AI algorithms and robotics are quietly disrupting online banking and investments right under our noses.
When it comes to data-driven investments and customer service, banks are increasingly turning to artificial intelligence to disrupt and innovate their logistics and business model.
Bankers and financiers are consistently looking for and finding innovative ways to gain a competitive advantage that leverages the disruptive potential of digital technology. Nothing has been more innovative or disruptive as of late than artificial intelligence.

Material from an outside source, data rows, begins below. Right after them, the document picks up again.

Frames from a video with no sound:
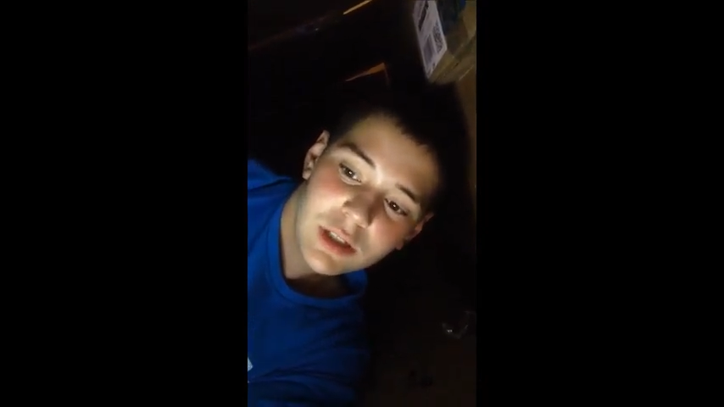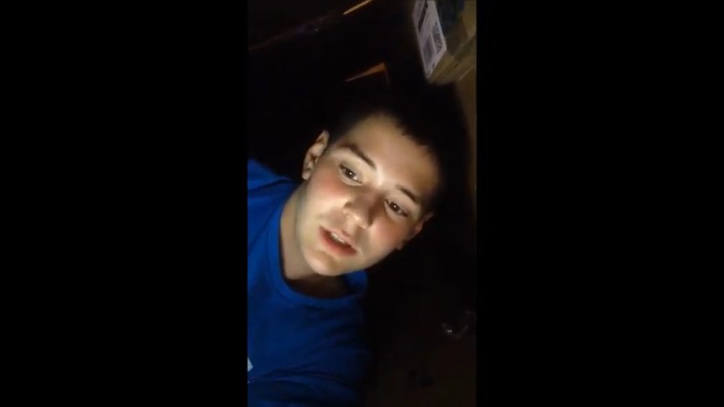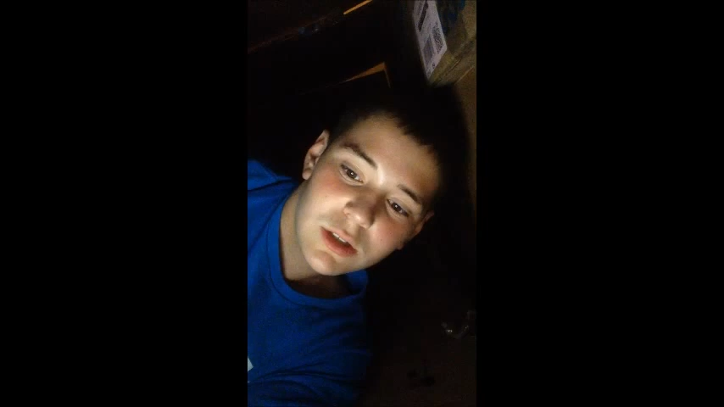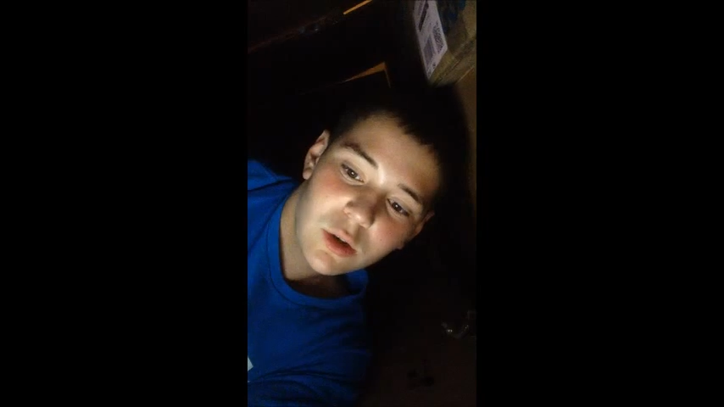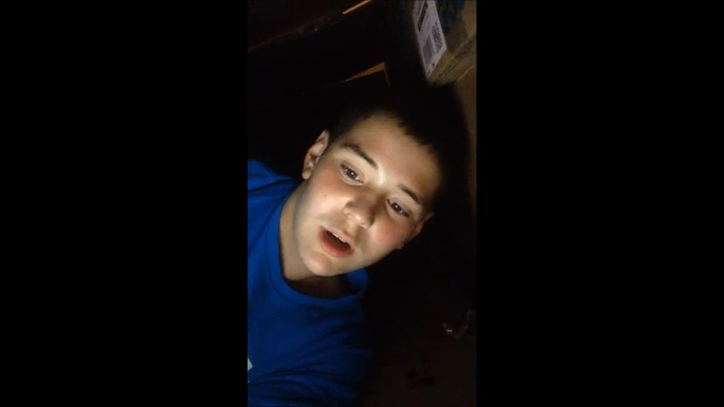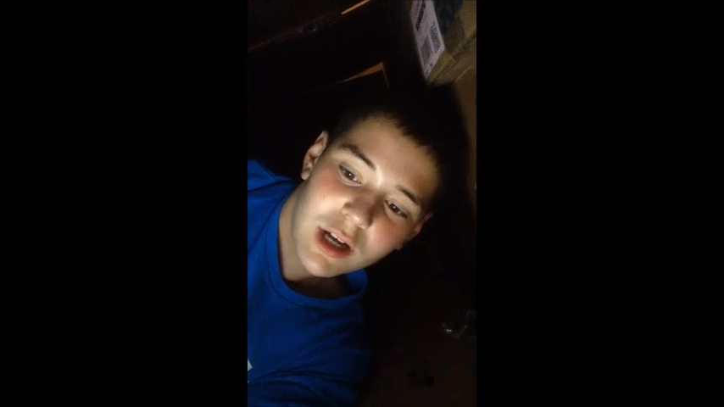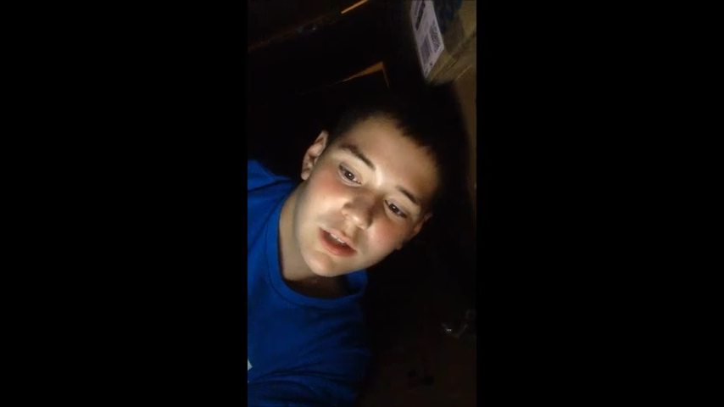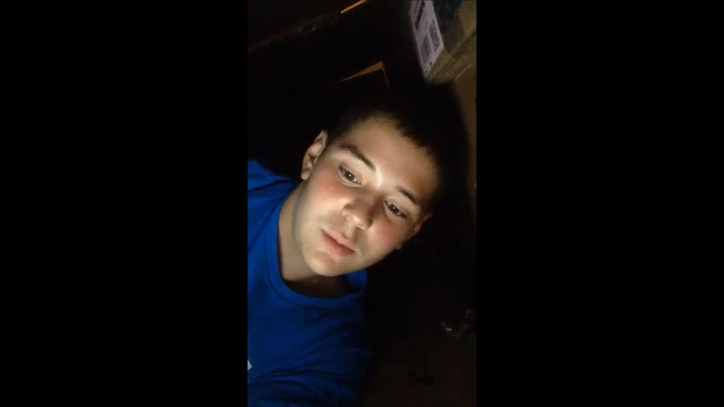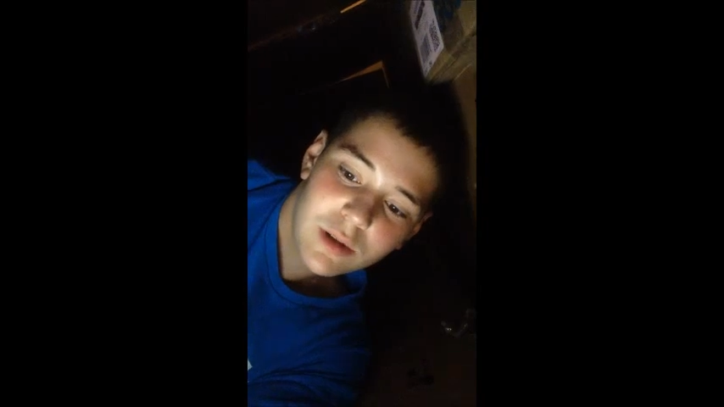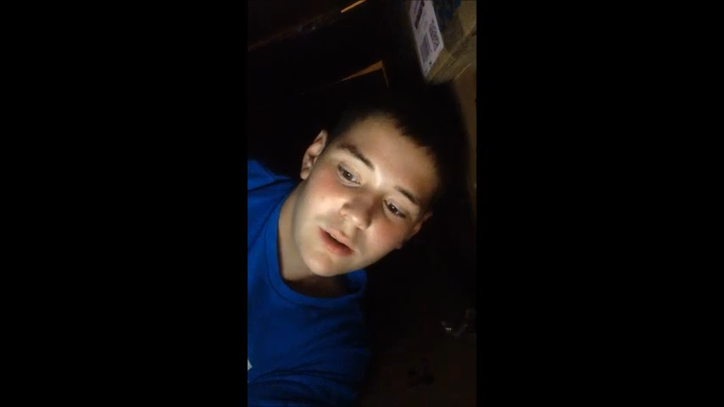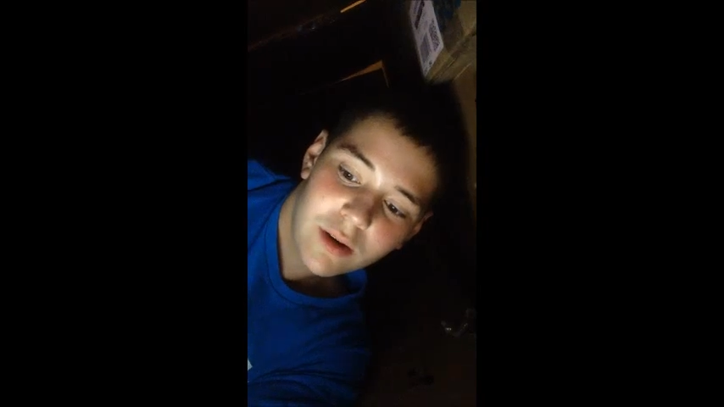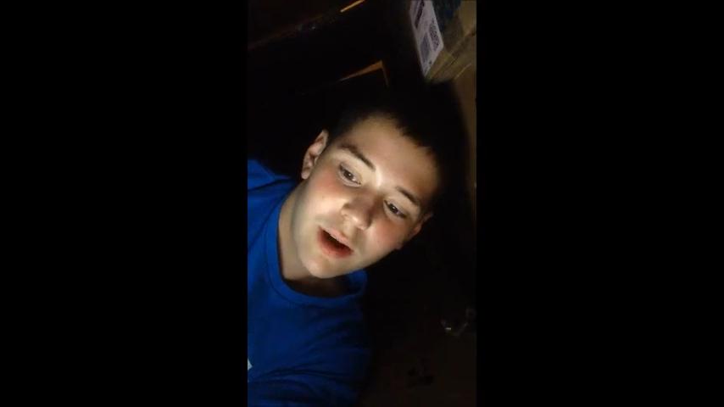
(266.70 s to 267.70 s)
So, guys,
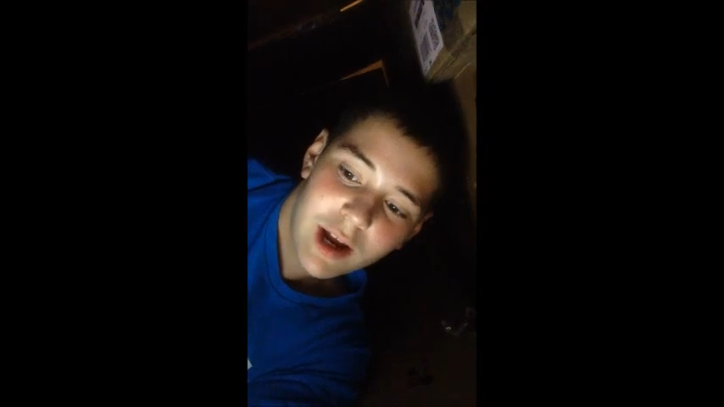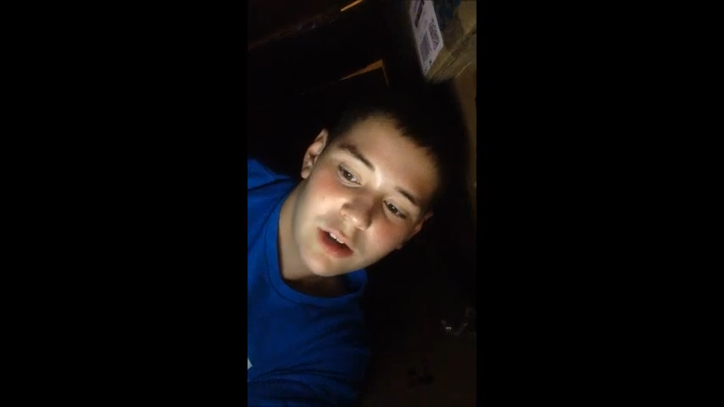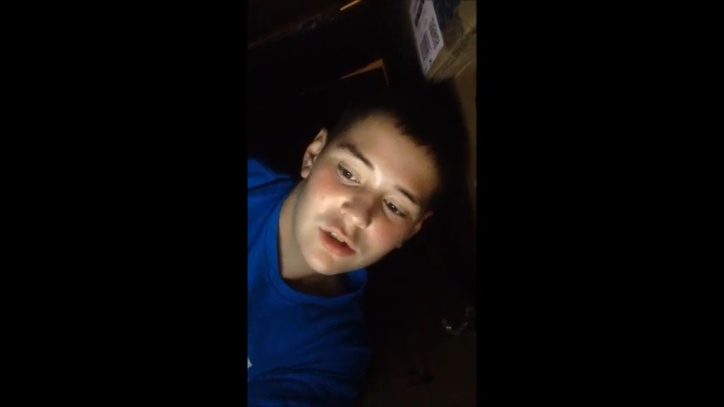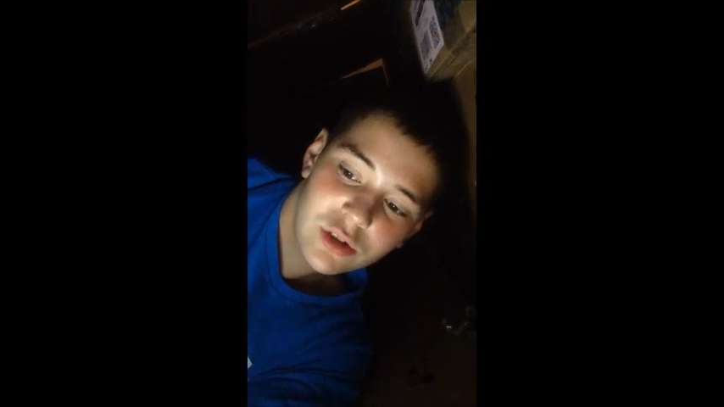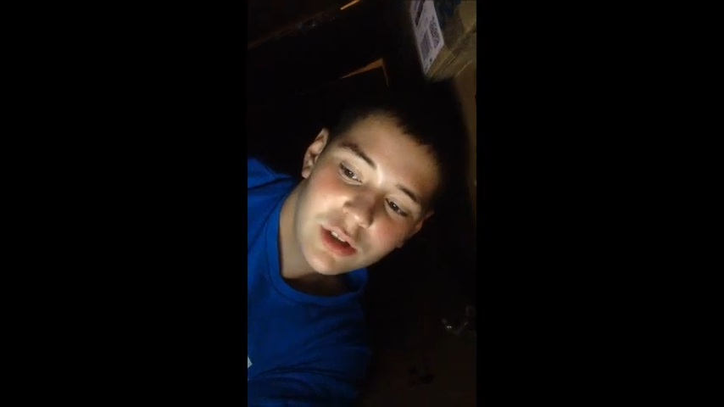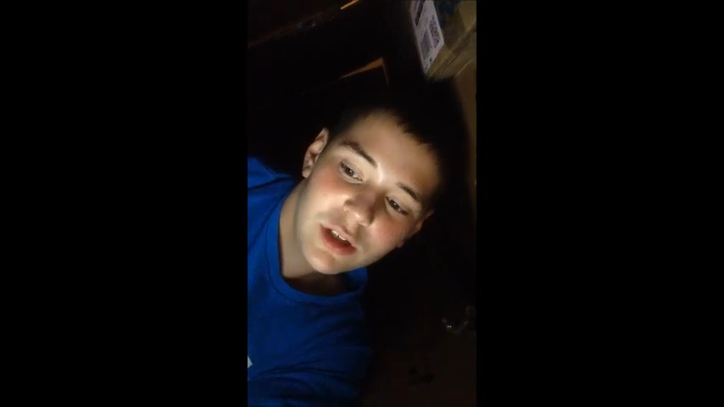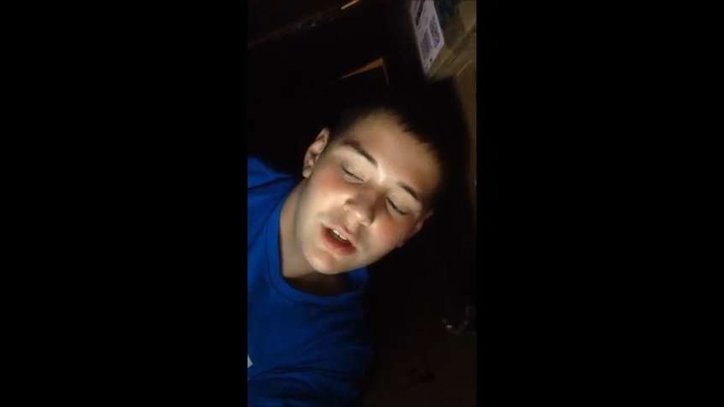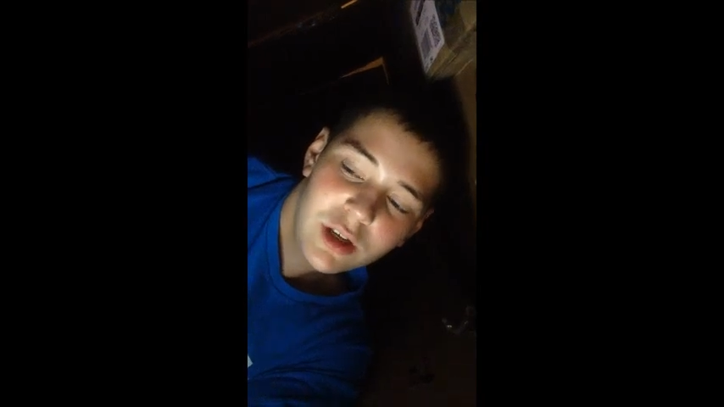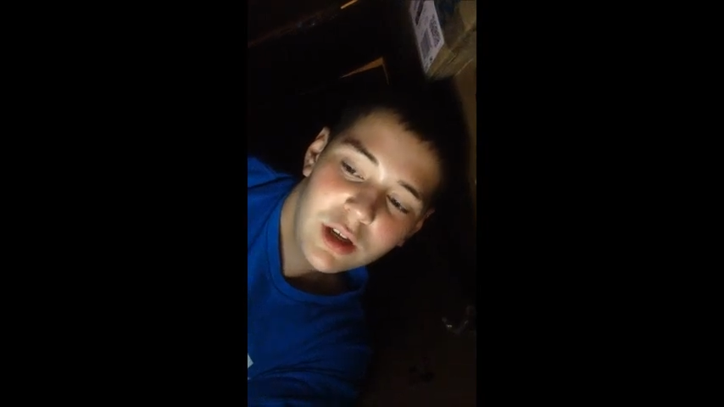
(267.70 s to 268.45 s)
we are actually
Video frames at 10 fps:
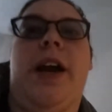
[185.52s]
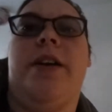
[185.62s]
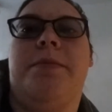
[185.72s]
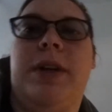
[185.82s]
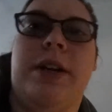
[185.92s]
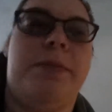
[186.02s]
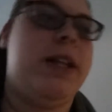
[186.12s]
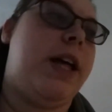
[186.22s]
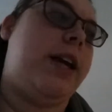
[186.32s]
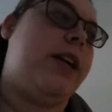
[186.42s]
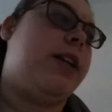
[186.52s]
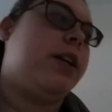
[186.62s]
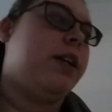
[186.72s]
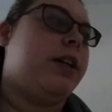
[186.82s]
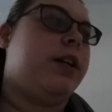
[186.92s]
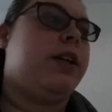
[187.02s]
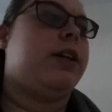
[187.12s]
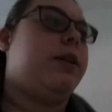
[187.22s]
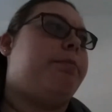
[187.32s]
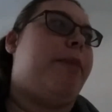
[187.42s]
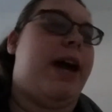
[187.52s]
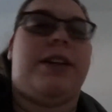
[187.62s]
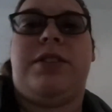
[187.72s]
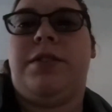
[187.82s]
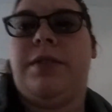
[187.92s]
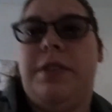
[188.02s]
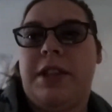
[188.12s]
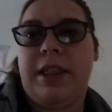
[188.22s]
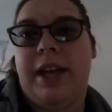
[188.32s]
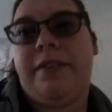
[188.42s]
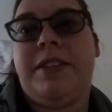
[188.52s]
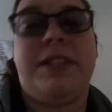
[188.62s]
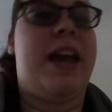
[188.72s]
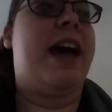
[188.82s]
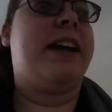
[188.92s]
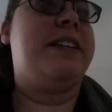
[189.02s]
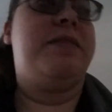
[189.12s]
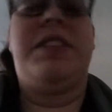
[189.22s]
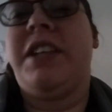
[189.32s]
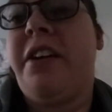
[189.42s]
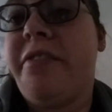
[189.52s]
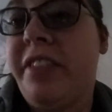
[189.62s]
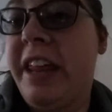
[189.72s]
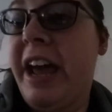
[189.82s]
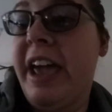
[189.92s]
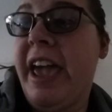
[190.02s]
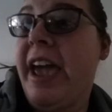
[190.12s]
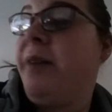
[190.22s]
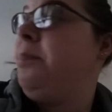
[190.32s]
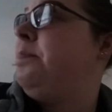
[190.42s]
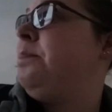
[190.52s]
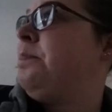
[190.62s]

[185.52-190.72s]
now I'm gonna be back to the less active self that I am.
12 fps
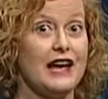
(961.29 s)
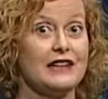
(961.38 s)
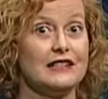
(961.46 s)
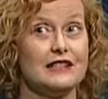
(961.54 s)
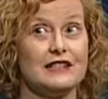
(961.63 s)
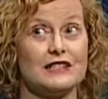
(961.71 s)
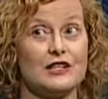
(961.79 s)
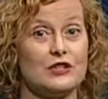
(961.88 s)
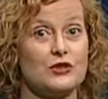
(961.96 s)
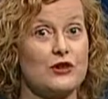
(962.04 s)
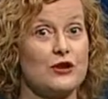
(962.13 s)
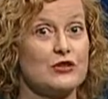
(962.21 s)
and his
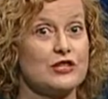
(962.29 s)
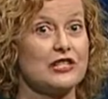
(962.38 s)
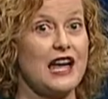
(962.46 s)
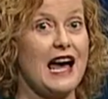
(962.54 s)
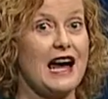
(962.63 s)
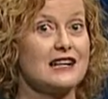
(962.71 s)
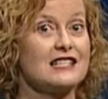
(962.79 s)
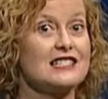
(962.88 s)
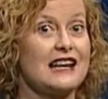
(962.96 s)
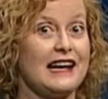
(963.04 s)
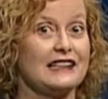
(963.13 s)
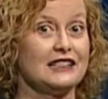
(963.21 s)
atrocious act
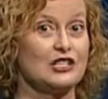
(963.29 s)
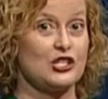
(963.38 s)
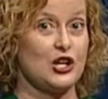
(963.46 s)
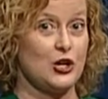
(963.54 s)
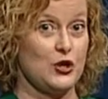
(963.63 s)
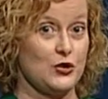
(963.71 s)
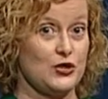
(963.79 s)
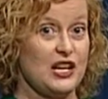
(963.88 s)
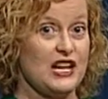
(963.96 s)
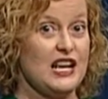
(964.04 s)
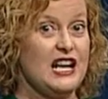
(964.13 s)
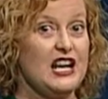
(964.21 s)
sadly shows,
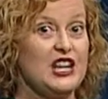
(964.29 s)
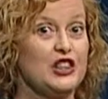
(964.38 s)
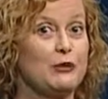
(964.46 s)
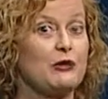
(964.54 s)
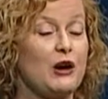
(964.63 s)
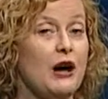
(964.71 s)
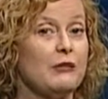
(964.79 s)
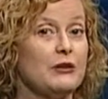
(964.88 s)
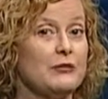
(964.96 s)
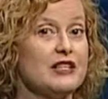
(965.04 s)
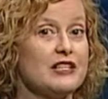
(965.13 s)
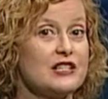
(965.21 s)
the
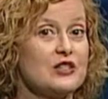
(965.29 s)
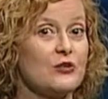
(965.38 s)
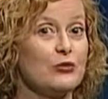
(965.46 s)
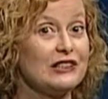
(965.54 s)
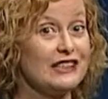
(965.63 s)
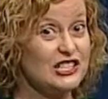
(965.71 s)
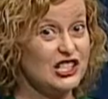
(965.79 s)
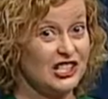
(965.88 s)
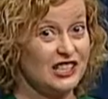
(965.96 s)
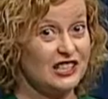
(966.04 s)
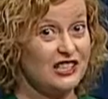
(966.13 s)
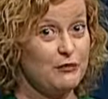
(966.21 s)
problem is
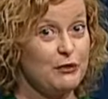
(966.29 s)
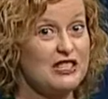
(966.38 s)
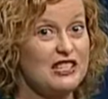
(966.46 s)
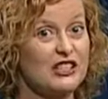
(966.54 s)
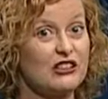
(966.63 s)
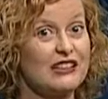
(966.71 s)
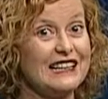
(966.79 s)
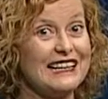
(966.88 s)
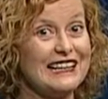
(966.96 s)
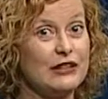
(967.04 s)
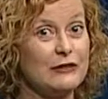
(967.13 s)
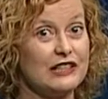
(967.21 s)
religion, particularly
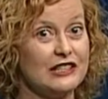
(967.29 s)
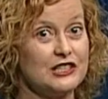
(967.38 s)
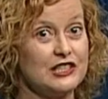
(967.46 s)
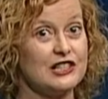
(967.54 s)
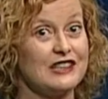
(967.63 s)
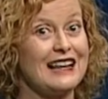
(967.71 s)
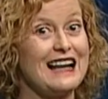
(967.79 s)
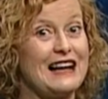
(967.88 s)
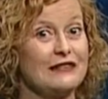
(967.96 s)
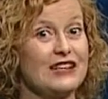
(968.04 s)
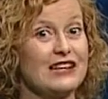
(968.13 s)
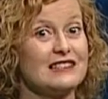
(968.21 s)
any religion that
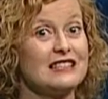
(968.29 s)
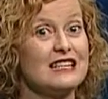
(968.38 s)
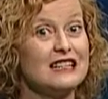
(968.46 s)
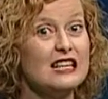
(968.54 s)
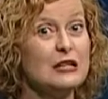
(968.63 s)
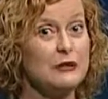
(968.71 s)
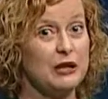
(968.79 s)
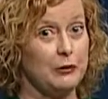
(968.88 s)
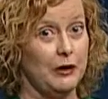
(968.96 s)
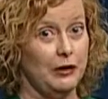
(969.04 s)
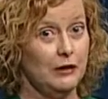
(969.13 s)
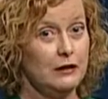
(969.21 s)
advocates killing
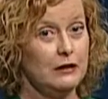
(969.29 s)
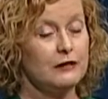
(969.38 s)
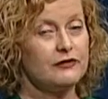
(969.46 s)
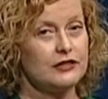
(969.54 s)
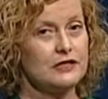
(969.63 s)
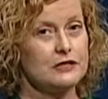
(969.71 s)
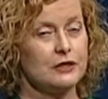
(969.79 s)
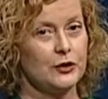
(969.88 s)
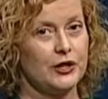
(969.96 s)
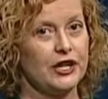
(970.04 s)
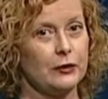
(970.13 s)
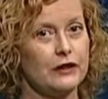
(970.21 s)
people for
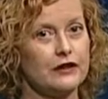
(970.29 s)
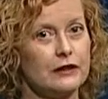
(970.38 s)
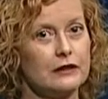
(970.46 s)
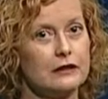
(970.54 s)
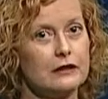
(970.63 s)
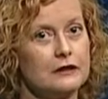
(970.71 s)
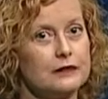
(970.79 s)
disagreeing with it.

Artificial intelligence in the banking sector solves several pressing problems, namely concerns around security, customer support, and predictive modeling and decision making. Not surprisingly, AI in finance has become a serious area of innovation for large banks and investment firms.
AI Technologies Used in Banking
In this article, we will address some of the more wide-ranging areas in which artificial intelligence shows up in the banking industry through applications in data analytics, robotics process automation (RPA), and on-site robotic services.
Large-scale investments require a keen mind to respond to trends and market shifts quickly. The advantage of artificial intelligence, however, is that it is perfectly suited to recognize patterns and trends in such a way as to make predictions about future events. Big data and data analytics anchor artificial intelligence and finance by presenting trends in a way that is actionable.
New artificial intelligence programs in financial services are evolving to make predictions for investors based on trends in big data that might go unnoticed by even the most well-trained or insightful human mind. Rather than supplanting the human intuition, however, these AI programs provide more evidence or support for investors when making decisions about millions or billions of dollars of investment.
Contemporary banking is online banking. Whether it is accessing secure banking information online, depositing checks via a smartphone, or making stock trades through software, banks rely more and more on computers to do business. This new wave of automation, called Robotics Process Automation (RPA) gives more monotonous tasks such as tracking and recording large numbers of transactions in AI programs that can make better sense of them.
For example, banks have learned from major online retailers and social media companies to deploy online bots (AI software trained to engage with customers) to handle basic inquiries. What’s more, digital bots called “payment advisers” help customers decide on credit or debit cards that fit their budgets and needs.
AI in banking and finance also protect bankers, banks, and customers from fraudulent activities. New AI financial programs can track expenditures automatically, flag problematic expenditures, or even block certain expenditures that fit specific criteria. These AI programs learn how to identify thieves or other criminals who plan new hoaxes, and learn to predict them in such a way as to prevent them in the future.
Robotics and On-Site Banking
Not all AI applications for the financial sector are abstract or digital. Banks in Tokyo have begun rolling out tablet interfaces and even physical robots that stand in for human bank tellers for on-site bank customers. Robots learn to respond to the needs of customers in real time, and provide quicker and more robust customer service in a physical sense. Robotics in banking extends from the online world to the physical location to automate some of the basic customer interaction tasks that make customers visiting banks feel comfortable and welcome.
There are numerous ways in which AI is disrupting the banking sector. AI-driven investment strategies make decision making quicker and more wide-ranging, and assist bankers and financiers with observing and setting trends in investment. But primarily, banks are utilizing AI on the customer-facing side of banking to handle repetitive tasks that support security and banking. With AI working behind the scenes, banking and financing are set to expand into the new digital and data-driven age.